El comienzo del nuevo curso se suele asociar de ordinario con la actividad escolar. Los primeros días de septiembre nos sorprenden agradablemente con una presencia inusitada de jóvenes en las aceras, parques y jardines, mientras se vacían las piscinas, lugares de playa y los pueblos de los abuelos, donde todavía se conserva la casa familiar. La ciudad se llena de voces agudas de niños y niñas que con sus mochilas llenas a rebosar de nuevos libros, estuches, pinturas y objetivos académicos se dirigen a los colegios. Los patios, silenciosos durante el verano, de repente expresan una actividad envidiable para los que hemos acumulado un número preocupante de años.
Ahora bien, hay otras instituciones que de forma algo menos ruidosa, también comienzan un nuevo curso. Son las que interrumpieron su actividad ordinaria a finales del mes de julio. Algunas lo hicieron en junio. Me refiero a los gobiernos, parlamentos, partidos políticos. Observo que están vinculadas con actividades públicas. Las privadas, no suelen cesar su actividad en el verano.
Estas instituciones públicas, quizá celosas del bullir asociado al comienzo del curso escolar, durante estas fechas del final del verano tratan de llamar la atención de los ciudadanos. Recurren a recursos diversos: la celebración de ceremonias, reuniones singulares de sus miembros, ruedas de prensa, comunicados, mítines, publicidad de proyectos e ideas. Mucha propaganda. Ruido y solo ruido, a veces incluso molesto, ahormado con palabras huecas fáciles de olvidar, a las que el ciudadano presta escasa atención.
Suspendieron su actividad con discreción buscada, evitando presentar los resultados conseguidos durante el curso periclitado, olvidando lo que es propio de todo curso, en especial del escolar. Sin la presentación de resultados no tiene sentido comenzar un nuevo ciclo. Parecería estar atrapado en un bucle sin salida. Se acaba un curso y comienza otro sin más motivo que el paso del verano.

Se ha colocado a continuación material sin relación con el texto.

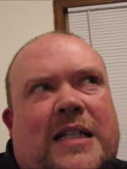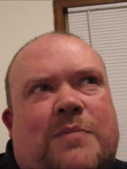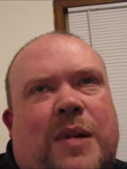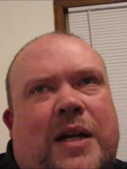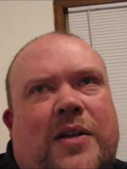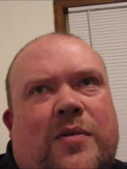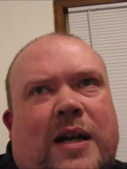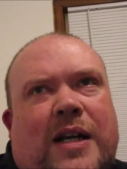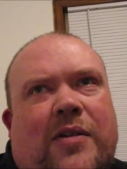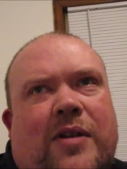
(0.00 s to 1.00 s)
expand the
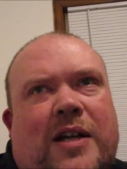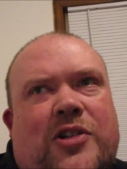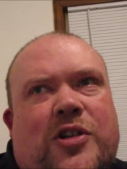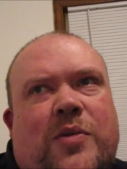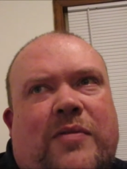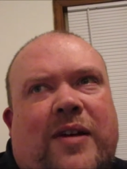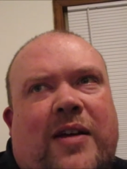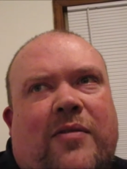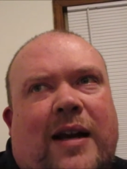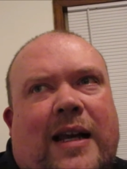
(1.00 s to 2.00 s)
radio range, he would have
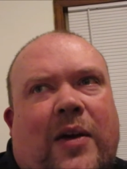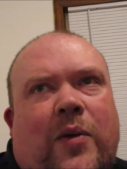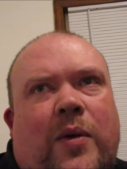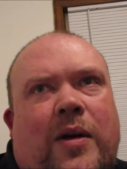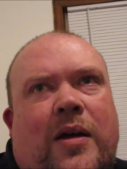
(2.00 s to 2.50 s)
had a radio.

Sin embargo, estas instituciones se afanan en hacerlo anunciándolo con toda vistosidad.
El aviso de un nuevo curso brinda una magnífica oportunidad para que los ciudadanos señalen los deberes que estas instituciones deberían entregar realizados al final del curso. Así, el ciclo quedaría cerrado con criterio para dar sentido al nuevo.
Es por esto que me voy a permitir señalar algunos deberes básicos, genéricos y elementales de toda acción política, por si los responsables de estas instituciones tienen a bien escucharlos para presentarlos cumplidos al final del curso.
El Presidente del Gobierno y sus ministros deberían abandonar el oportunismo político, la política de imagen, la boutade en los discursos, el cortoplacismo manifestados hasta el momento. Tendrían que buscar con afán la coherencia en sus actitudes, dichos y acciones y abandonar la incongruencia que los ha guiado hasta ahora. Deberían tomar conciencia plena de sus responsabilidades para analizar con rigor los problemas de los españoles, hacer diagnósticos certeros para definir con claridad y solidez los proyectos, programas y acciones precisas acomodadas al interés general, lejos del partidista y electoral que iluminan las decisiones tomadas. Debería reconocerse como Presidente del Gobierno de todos los españoles a cuyo interés se debe y no solo al del PSOE, al de sus órganos de partido o de sus socios políticos.
El Parlamento se debería centrar en lo suyo: legislar y controlar al gobierno. Su objetivo sería conseguir los mayores consensos políticos para construir leyes estables, cuya vigencia no dependiera del albur de apoyos efímeros, coyunturales, populistas o de intereses secesionistas inconfesables. No debería destruir la legislación de los parlamentos anteriores, sino buscar su mejoramiento y acomodación a las necesidades sociales. Sus inoperantes comisiones de investigación, se tendrían que limitar a cuestiones estrictamente políticas.
Los partidos deberían aprender que no sirven a sus intereses electorales, sino al de los ciudadanos. Todos representan nuestros intereses, no sólo el de sus votantes o el de sus regiones. Sus estrategias políticas deberían trascender los despachos de sus dirigentes, sobre todo el del responsable de estrategia electoral.
Los nacionalistas deberían dejar de mirarse el ombligo y, en un alarde de honestidad intelectual, ojear por encima de los límites de los territorios en los que operan para descubrir que también hay vida al otro lado. Aceptar que los rasgos que distinguen y dan personalidad a las poblaciones a las que pretenden aislar, son de menor contenido e importancia que aquellos que les cohesionan internamente y les unen con las del otro lado de la frontera.